How can you make this transition fun?
First, by creating a sense of adventure. Get them excited about what they’ll find in their new community. Do a little on-line research to see what attractions await them. Find out about day-trips the family can take once you’re settled in your new home.
Next, if they’re old enough, get them involved in choosing your new home. Discuss it with them and have them help you write your lists of “must have” and “would like to have” features for your agent. Right now they might not be allowed to accompany you on showings, due to the virus. But if they are – and if they’re old enough – take them along once you’ve narrowed your choices.
Your kids might notice details you missed, so listen to them and consider their opinions.
Once you’ve moved, involve them in decorating and arranging their new rooms, so they’re creating a space that’s truly “theirs.”
Take time to get acquainted with others in the neighborhood – especially those who have children in the same age group as yours.

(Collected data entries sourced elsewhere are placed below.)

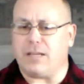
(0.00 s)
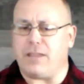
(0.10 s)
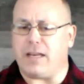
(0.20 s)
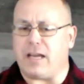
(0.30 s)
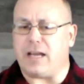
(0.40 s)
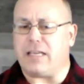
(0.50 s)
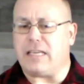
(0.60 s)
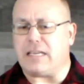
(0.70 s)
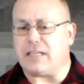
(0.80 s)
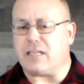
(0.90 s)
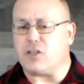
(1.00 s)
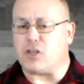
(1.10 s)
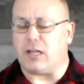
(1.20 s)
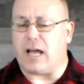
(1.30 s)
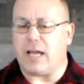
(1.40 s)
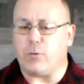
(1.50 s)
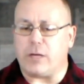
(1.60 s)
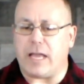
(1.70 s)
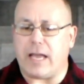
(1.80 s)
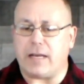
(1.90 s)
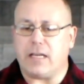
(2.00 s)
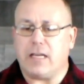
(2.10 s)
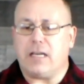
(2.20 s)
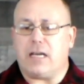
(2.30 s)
And then in July, we had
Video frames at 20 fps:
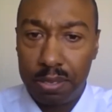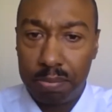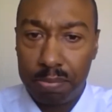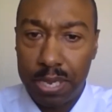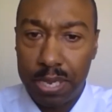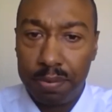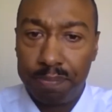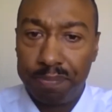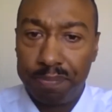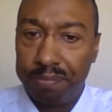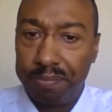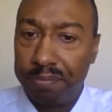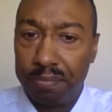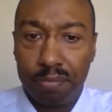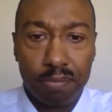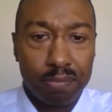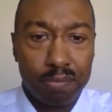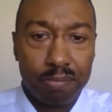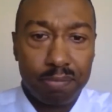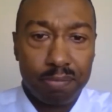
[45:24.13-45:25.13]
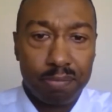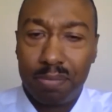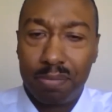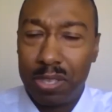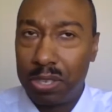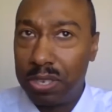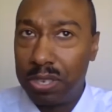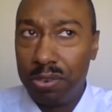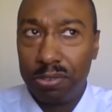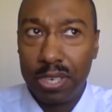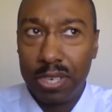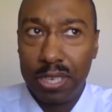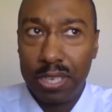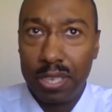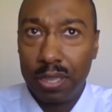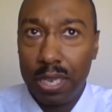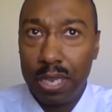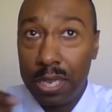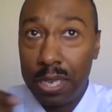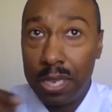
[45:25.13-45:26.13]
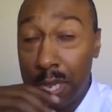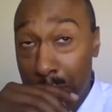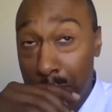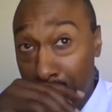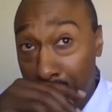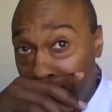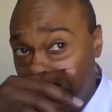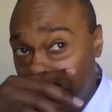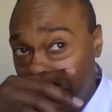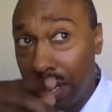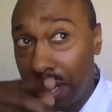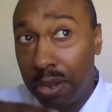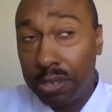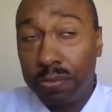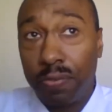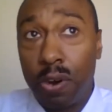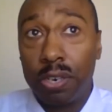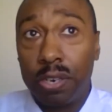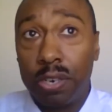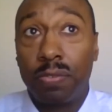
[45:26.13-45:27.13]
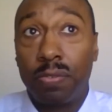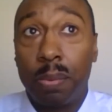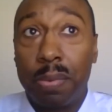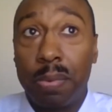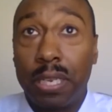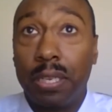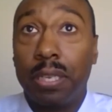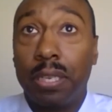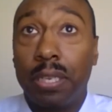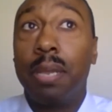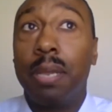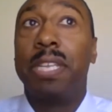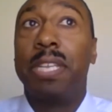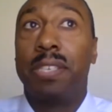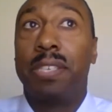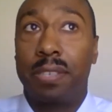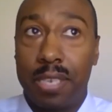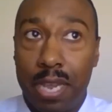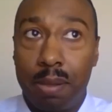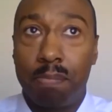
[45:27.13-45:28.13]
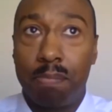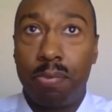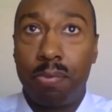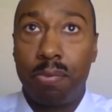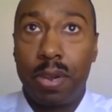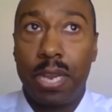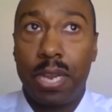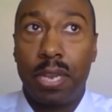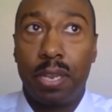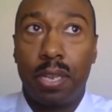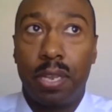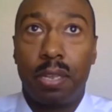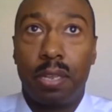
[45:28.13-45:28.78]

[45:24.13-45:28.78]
But usually as far as from a limit standpoint,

Invite people over so the kids can get acquainted in a non-threatening environment.
Find activities that your kids will love. Whether it’s an organized group such as Scouts or weekly trips to the pool or water-slide, put them in places where they can make new friends.
If the schools are open, take them there ahead of time and let them meet the teachers, coaches, and others who will play a part in their daily lives.
Lastly, let them feel free to vent their feelings. Telling kids to “Get used to it” or “Get over it” when they’re mourning the loss of their friends, community, and old home, is a sure way to cut off communication and make you all feel miserable.
Instead, let them know that the move is scary for you too. Tell them that you also miss old friends and old places – and that it’s normal to feel the way they feel. But now is the time for a new adventure.
At the same time, don’t let them wallow in their despair. If they “must” feel sorrowful, tell them to set aside 10 minutes each morning and afternoon to grieve – then get on with finding what’s good about their new home. You might even join them in that, so they feel the connection with you.
Push them to make the effort, and help them as they learn to love living in their new community.